* Assignment
Could you transcribe the entries below exactly, without any of the pictures?

* Available records

------------------------------------------------------------

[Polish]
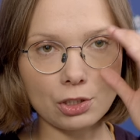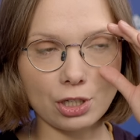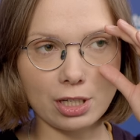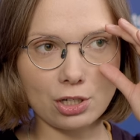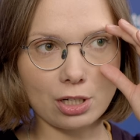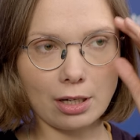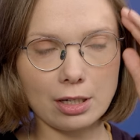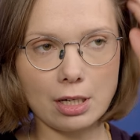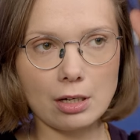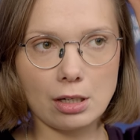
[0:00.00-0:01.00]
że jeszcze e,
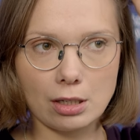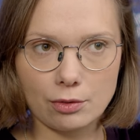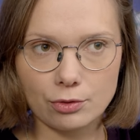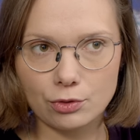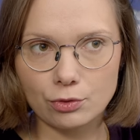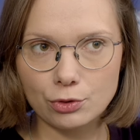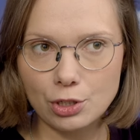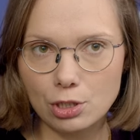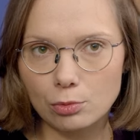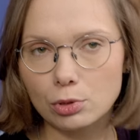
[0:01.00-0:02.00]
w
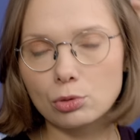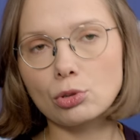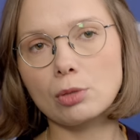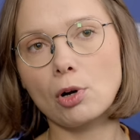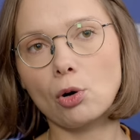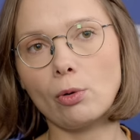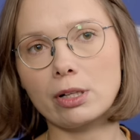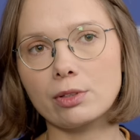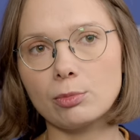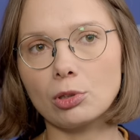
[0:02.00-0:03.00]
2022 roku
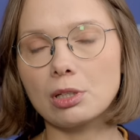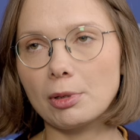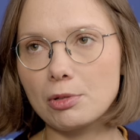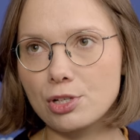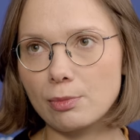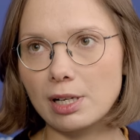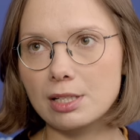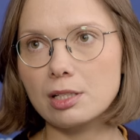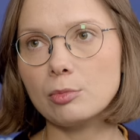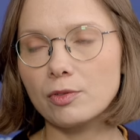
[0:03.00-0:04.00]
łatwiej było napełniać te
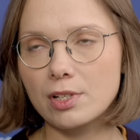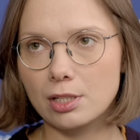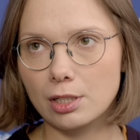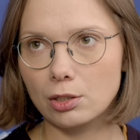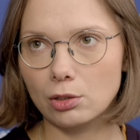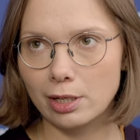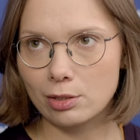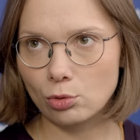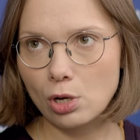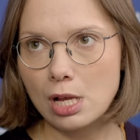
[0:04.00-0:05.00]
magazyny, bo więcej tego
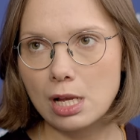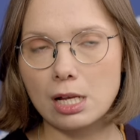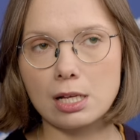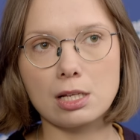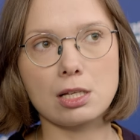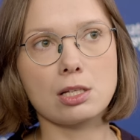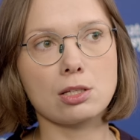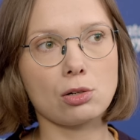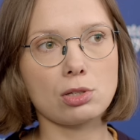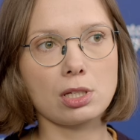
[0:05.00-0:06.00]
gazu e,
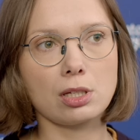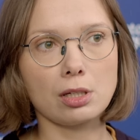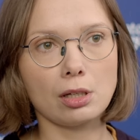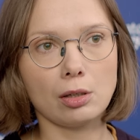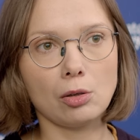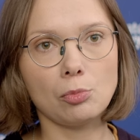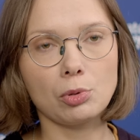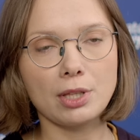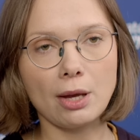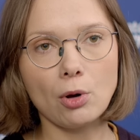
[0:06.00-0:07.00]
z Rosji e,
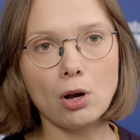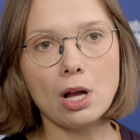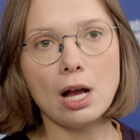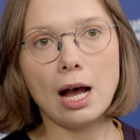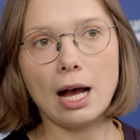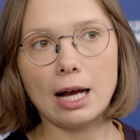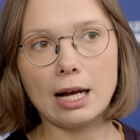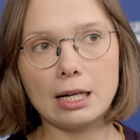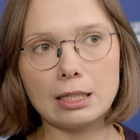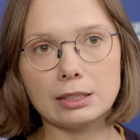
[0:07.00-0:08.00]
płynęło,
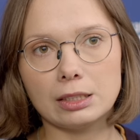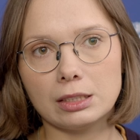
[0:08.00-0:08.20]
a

------------------------------------------------------------

* Problem solution
[Polish]
[0:00.00-0:01.00]
że jeszcze e,
[0:01.00-0:02.00]
w
[0:02.00-0:03.00]
2022 roku
[0:03.00-0:04.00]
łatwiej było napełniać te
[0:04.00-0:05.00]
magazyny, bo więcej tego
[0:05.00-0:06.00]
gazu e,
[0:06.00-0:07.00]
z Rosji e,
[0:07.00-0:08.00]
płynęło,
[0:08.00-0:08.20]
a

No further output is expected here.